Vivian hesitated. “Do you remember what happened?”
“Yes. I saw two boys fighting on a basketball court. Like an idiot, I went in to stop it.” She smiled wryly. “One of them had a knife, and I was just in time to catch it in my chest. Fortunately it only cost me a little bit of one lung instead of my life.”
“Next time, call the police,” Vivian said firmly. “That’s their job, and they do it very well.”
“Next time, if there ever is one, I will.” Natalie caught Vivian’s hand as she moved it. “Thank you for coming all the way here. I never dreamed that any of you would—especially Mack.”
“When the boys heard, the first thing they said was that you belonged to us,” Vivian told her. “And you do. Whether you like it or not.”
“I like it very much.” Her lower lip became briefly unsteady. “I’m glad we’re still friends,” she managed shakily.
“Oh, Nat!” Vivian leaned down to hug her as gently as she could. “I’m sorry, I’m so sorry! I’ll never, never be so selfish and horrible again, ever!”

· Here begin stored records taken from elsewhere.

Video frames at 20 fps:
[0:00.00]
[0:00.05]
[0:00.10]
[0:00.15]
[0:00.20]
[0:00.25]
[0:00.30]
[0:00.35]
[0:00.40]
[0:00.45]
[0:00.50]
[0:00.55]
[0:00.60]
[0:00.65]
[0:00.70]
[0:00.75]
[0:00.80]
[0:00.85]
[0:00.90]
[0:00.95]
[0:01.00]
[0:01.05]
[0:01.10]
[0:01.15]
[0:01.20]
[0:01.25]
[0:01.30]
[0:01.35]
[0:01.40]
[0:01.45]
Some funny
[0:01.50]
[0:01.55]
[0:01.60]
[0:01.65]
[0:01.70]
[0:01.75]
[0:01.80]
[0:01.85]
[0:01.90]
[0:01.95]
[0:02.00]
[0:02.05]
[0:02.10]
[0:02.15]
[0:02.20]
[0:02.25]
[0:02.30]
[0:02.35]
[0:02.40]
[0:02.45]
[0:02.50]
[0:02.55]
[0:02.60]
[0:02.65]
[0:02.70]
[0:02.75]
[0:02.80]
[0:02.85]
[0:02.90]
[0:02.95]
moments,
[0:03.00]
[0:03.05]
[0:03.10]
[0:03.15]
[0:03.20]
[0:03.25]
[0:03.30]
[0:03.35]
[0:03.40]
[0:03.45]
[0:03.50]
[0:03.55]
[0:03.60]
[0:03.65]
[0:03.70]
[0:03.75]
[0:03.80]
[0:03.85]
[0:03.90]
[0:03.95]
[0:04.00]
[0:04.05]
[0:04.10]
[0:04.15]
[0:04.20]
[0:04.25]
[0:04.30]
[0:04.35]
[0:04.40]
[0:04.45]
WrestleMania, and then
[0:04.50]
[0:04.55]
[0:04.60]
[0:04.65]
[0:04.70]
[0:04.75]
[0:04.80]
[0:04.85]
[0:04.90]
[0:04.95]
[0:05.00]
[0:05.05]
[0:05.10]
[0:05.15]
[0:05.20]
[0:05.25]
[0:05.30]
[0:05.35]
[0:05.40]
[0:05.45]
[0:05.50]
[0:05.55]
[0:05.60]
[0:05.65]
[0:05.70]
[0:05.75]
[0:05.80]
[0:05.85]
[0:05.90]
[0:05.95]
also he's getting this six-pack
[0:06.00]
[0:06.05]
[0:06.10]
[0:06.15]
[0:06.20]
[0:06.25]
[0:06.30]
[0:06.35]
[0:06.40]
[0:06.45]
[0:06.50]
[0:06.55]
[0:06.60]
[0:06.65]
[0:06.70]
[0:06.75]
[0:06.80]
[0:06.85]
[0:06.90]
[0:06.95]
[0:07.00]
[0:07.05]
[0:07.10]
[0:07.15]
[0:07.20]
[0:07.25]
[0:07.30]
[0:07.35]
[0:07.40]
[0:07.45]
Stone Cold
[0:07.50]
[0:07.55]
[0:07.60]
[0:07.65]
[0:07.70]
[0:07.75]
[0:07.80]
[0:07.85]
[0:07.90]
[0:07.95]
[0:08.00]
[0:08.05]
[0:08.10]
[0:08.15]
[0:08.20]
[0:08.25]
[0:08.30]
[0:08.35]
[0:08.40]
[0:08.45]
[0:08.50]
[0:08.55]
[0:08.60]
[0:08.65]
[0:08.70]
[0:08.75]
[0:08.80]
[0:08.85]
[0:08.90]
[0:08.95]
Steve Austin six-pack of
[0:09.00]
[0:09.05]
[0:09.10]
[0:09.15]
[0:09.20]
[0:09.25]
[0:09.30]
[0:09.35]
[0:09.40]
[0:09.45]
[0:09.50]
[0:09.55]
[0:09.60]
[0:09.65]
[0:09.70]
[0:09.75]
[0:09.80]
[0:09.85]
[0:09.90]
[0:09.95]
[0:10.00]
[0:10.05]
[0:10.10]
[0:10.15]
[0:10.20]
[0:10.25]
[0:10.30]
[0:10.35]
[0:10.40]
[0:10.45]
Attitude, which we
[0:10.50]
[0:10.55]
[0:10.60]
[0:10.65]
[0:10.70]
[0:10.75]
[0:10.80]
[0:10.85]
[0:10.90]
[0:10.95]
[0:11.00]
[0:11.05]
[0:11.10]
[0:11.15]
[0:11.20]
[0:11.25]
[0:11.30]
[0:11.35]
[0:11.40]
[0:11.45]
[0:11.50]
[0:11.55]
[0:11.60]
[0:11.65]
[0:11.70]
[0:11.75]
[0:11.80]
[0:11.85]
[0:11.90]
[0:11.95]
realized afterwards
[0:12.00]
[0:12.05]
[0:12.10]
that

Natalie hugged her with her good arm and sighed as the tears poured out of her, therapeutic and comforting, hot on her pale face.

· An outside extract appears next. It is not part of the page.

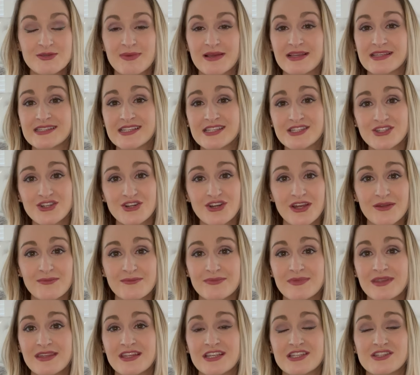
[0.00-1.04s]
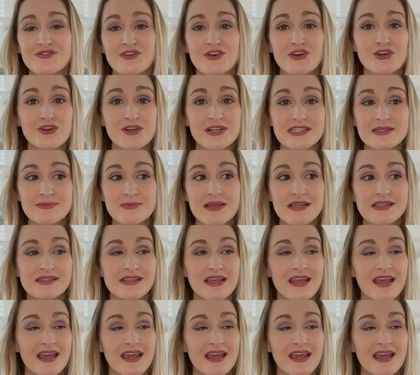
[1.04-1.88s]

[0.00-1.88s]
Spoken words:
My sister got me this for Christmas.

Vivian drew back and found tissues for both of them to wipe their wet eyes with, and they laughed while they did it.
“Mack still has his apologies to make,” Vivian added. “I think he’ll welcome the opportunity. But it’s going to be hard for him, so meet him halfway, would you?”

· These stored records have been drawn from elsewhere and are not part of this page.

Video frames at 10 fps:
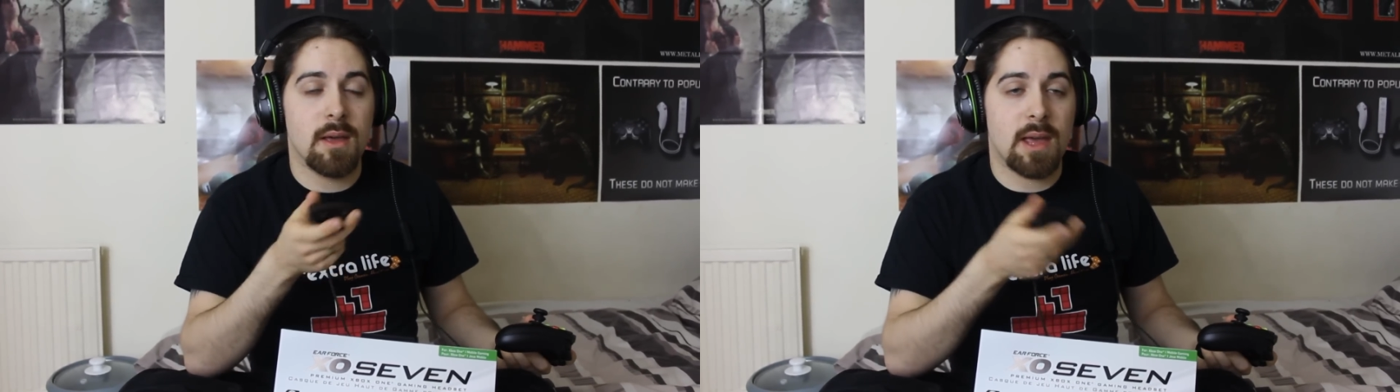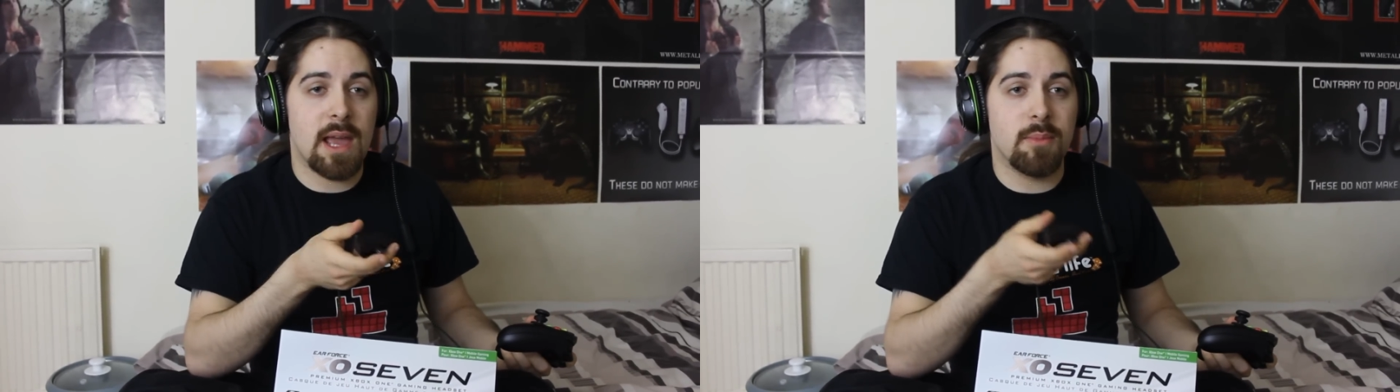
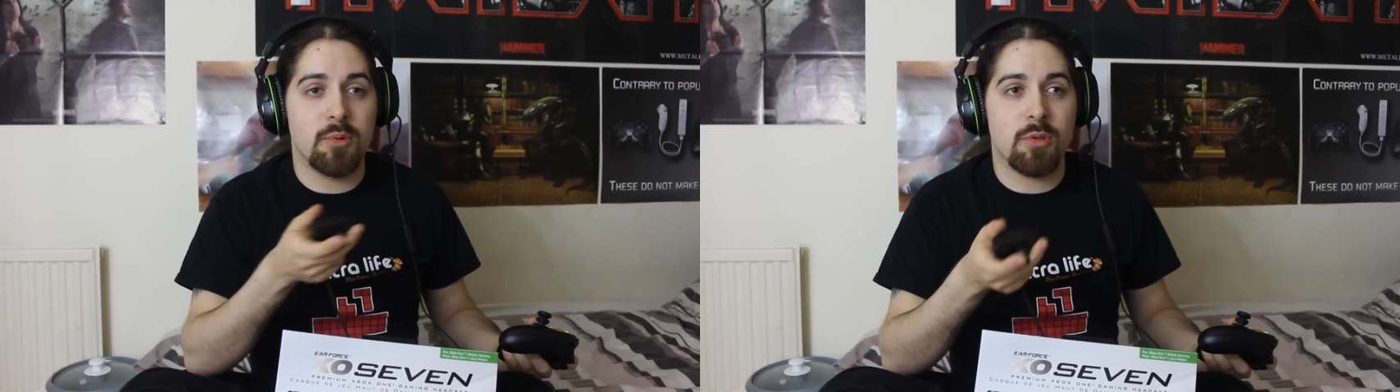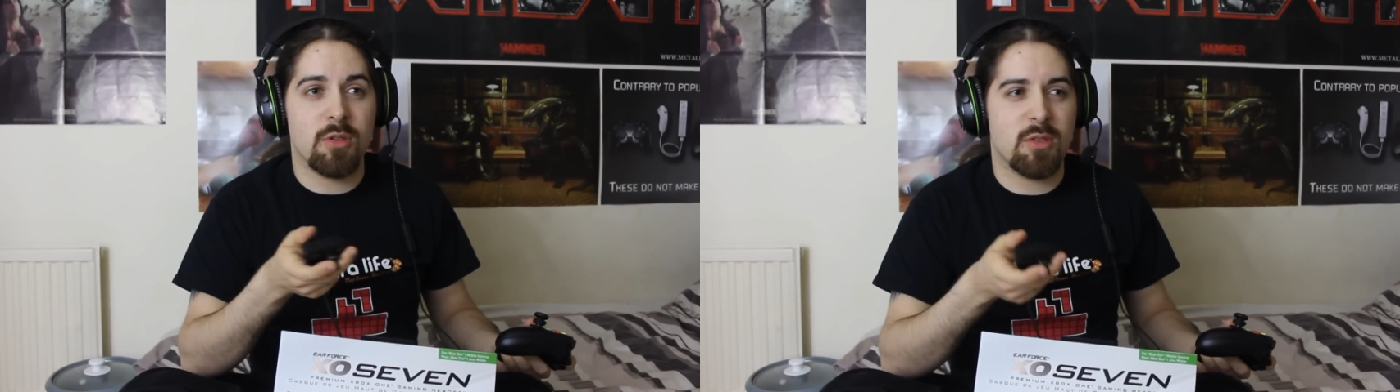
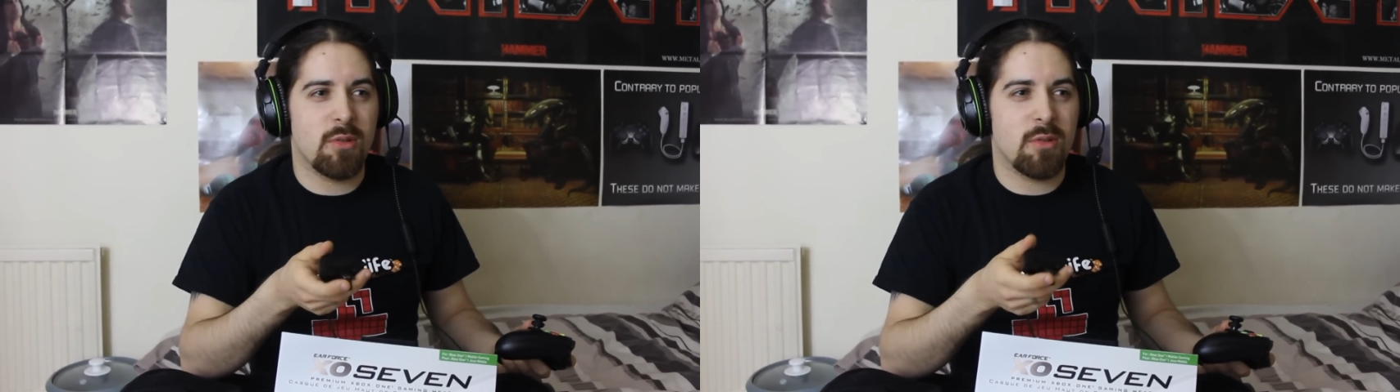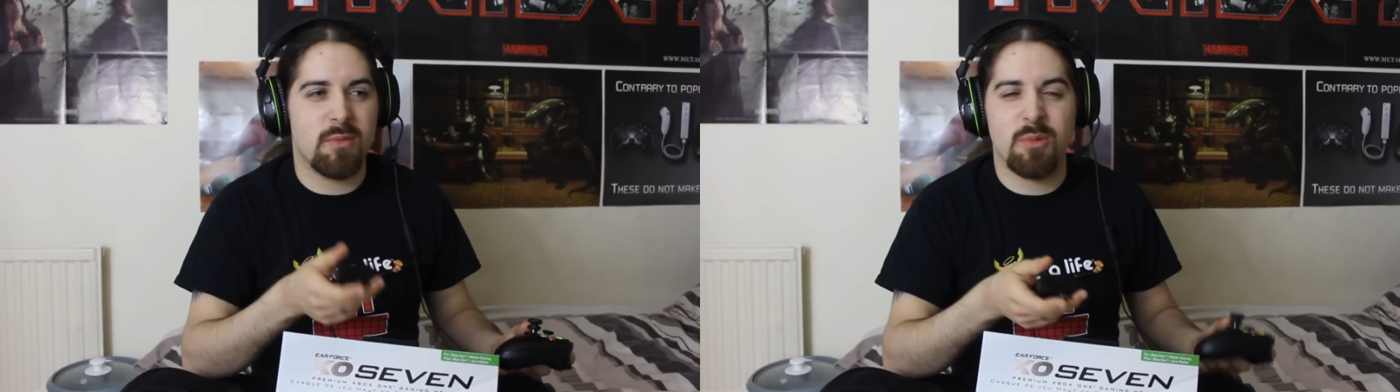cables and
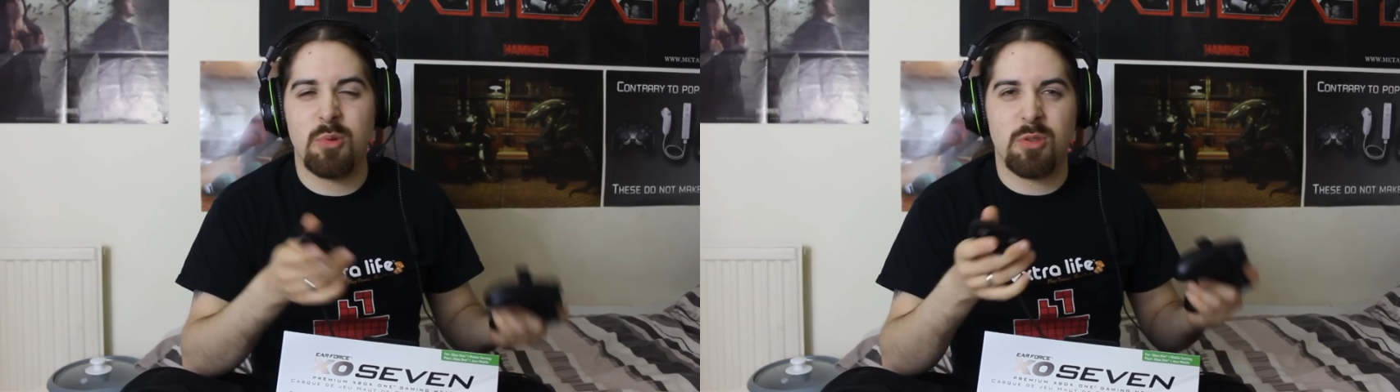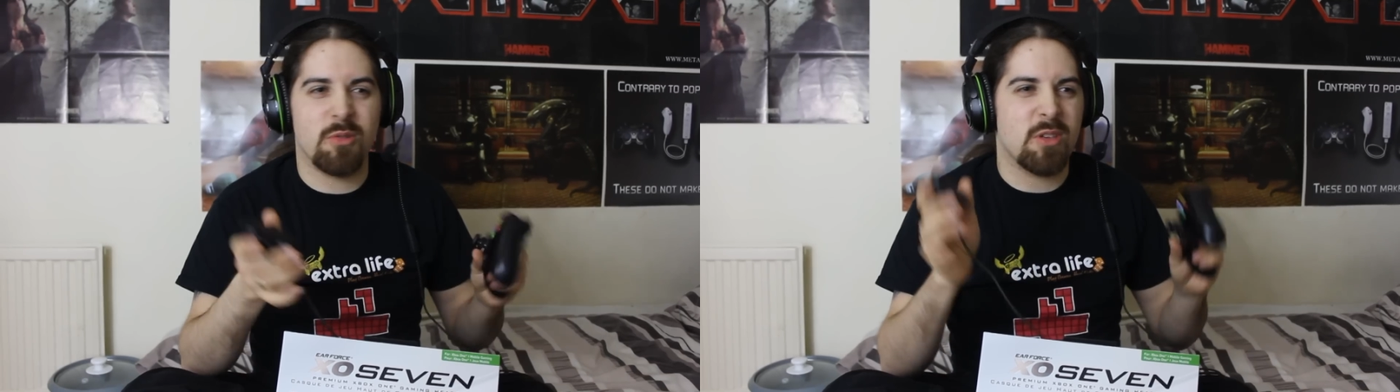stuff
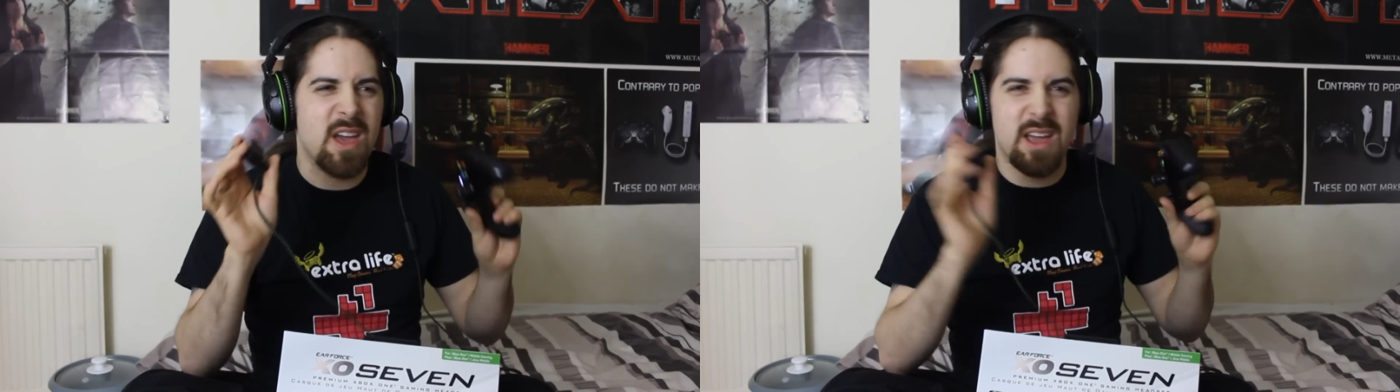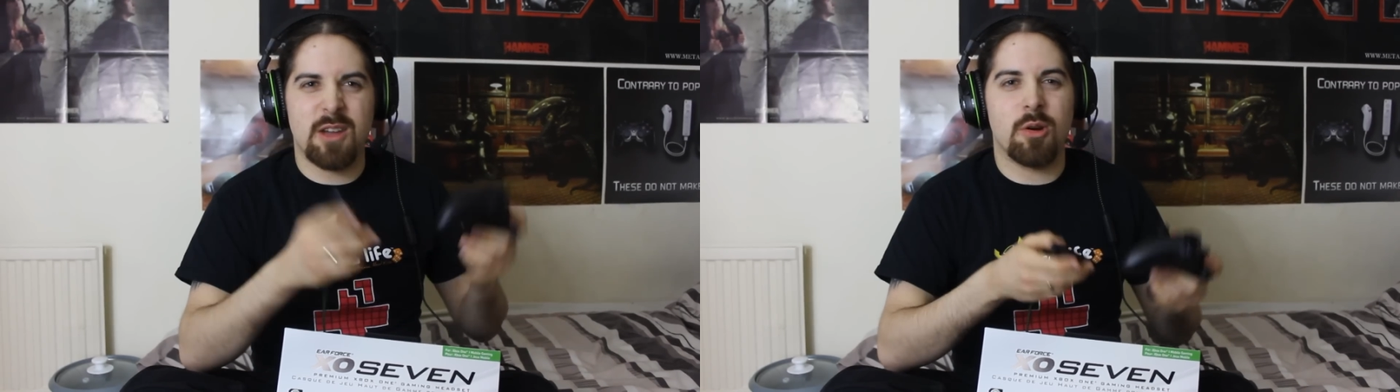all sorts
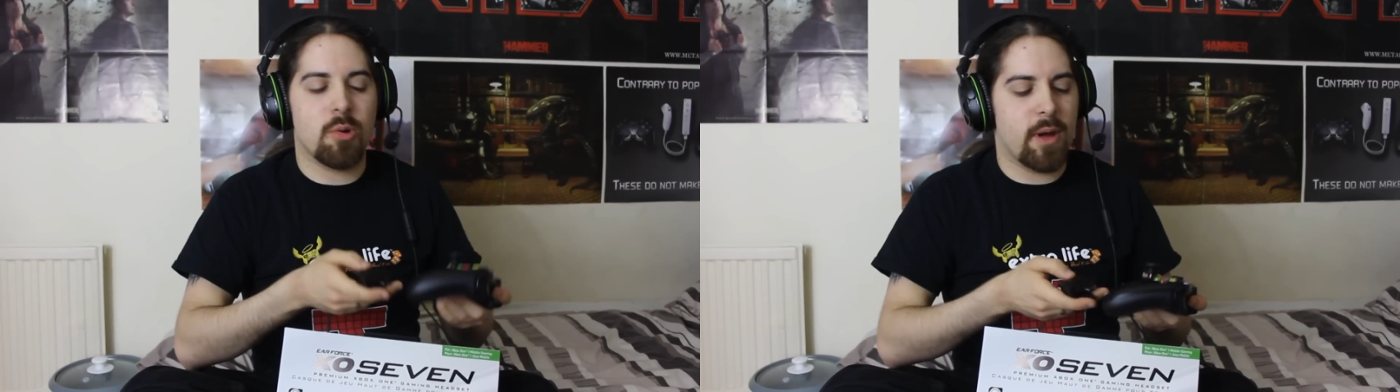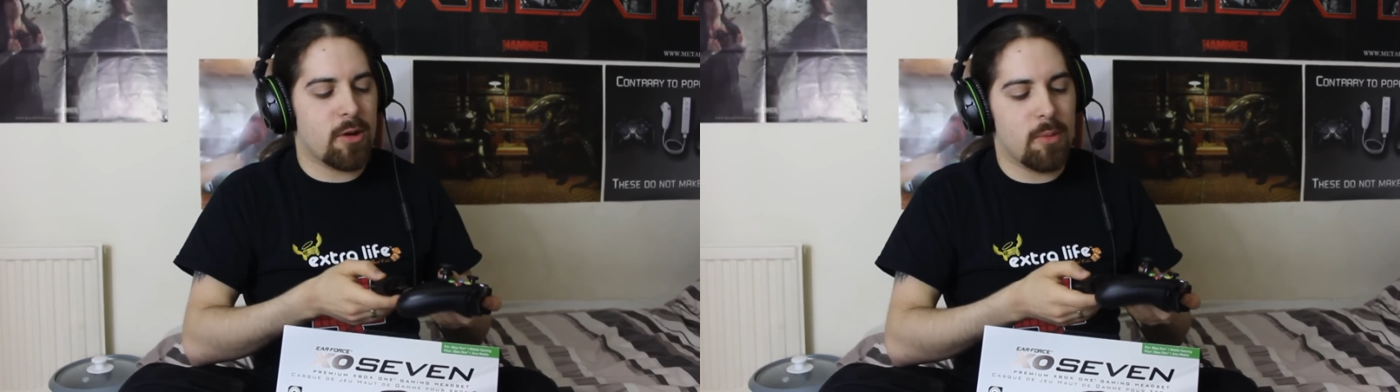it got quite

Natalie looked worried. “He looks bad.”
“He should. He’s been driving himself for weeks. I won’t even try to tell you how hard he’s been to live with.”
“That isn’t anything unusual,” Natalie said with her first glint of humor.
“This has been much worse than usual. If you don’t believe it, try looking
into the hall when he comes back. You’ll see medical people running for the exits in droves.” She chuckled. “We just stood and gaped at him when he walked into the recovery room and started throwing orders around. The army sure lost a great leader when he was mustered out after his tour of duty. He made captain, at that.”
“Did…Glenna come, too?” she had to ask.
“He hasn’t seen Glenna since you left town,” Vivian said quietly. “He doesn’t talk about her, either.”
Natalie didn’t comment. She was sure that Mack was trying to heal a guilt complex, although he had no reason to feel guilty. He’d made a wrong assumption and accused her of something she hadn’t done, but he hadn’t caused her to be stabbed. That had been her own lack of foresight in stepping into a situation she wasn’t trained to handle. It could have happened anywhere.
For the moment, she nodded and lay back. Vivian left her to find the nurses.
Mack came back with the boys just after lunch. He looked rested. They all did. She supposed they’d taken the opportunity to catch a little sleep in a real bed.
The boys only stayed for a few minutes, having discovered a mall near the hospital where they could look over the video games. Vivian went to the hospital cafeteria to get herself a salad for lunch. Mack sat in the chair beside the bed and looked at Natalie, who was much more animated than she had been the night before.
He reached out and caught her fingers in his, sending a wicked tingle of sensation through her, and he smiled at her gently. “You look better. How do you feel?”
“Like I’ve been buffaloed,” she said. She was shy with him, as she’d never been. Amazing, considering their history. They knew each other so well, almost intimately, but she couldn’t find anything to say to him.
He seemed to realize that. His fingers curled closer into hers and he leaned forward. “The surgeon says you can leave Friday,” he told her. “I can take you back on the Learjet if you’re not showing any bronchial symptoms.”
“The Learjet?”
“I chartered one to bring us down here. The pilot and copilot are staying at my hotel until we’re ready to leave.”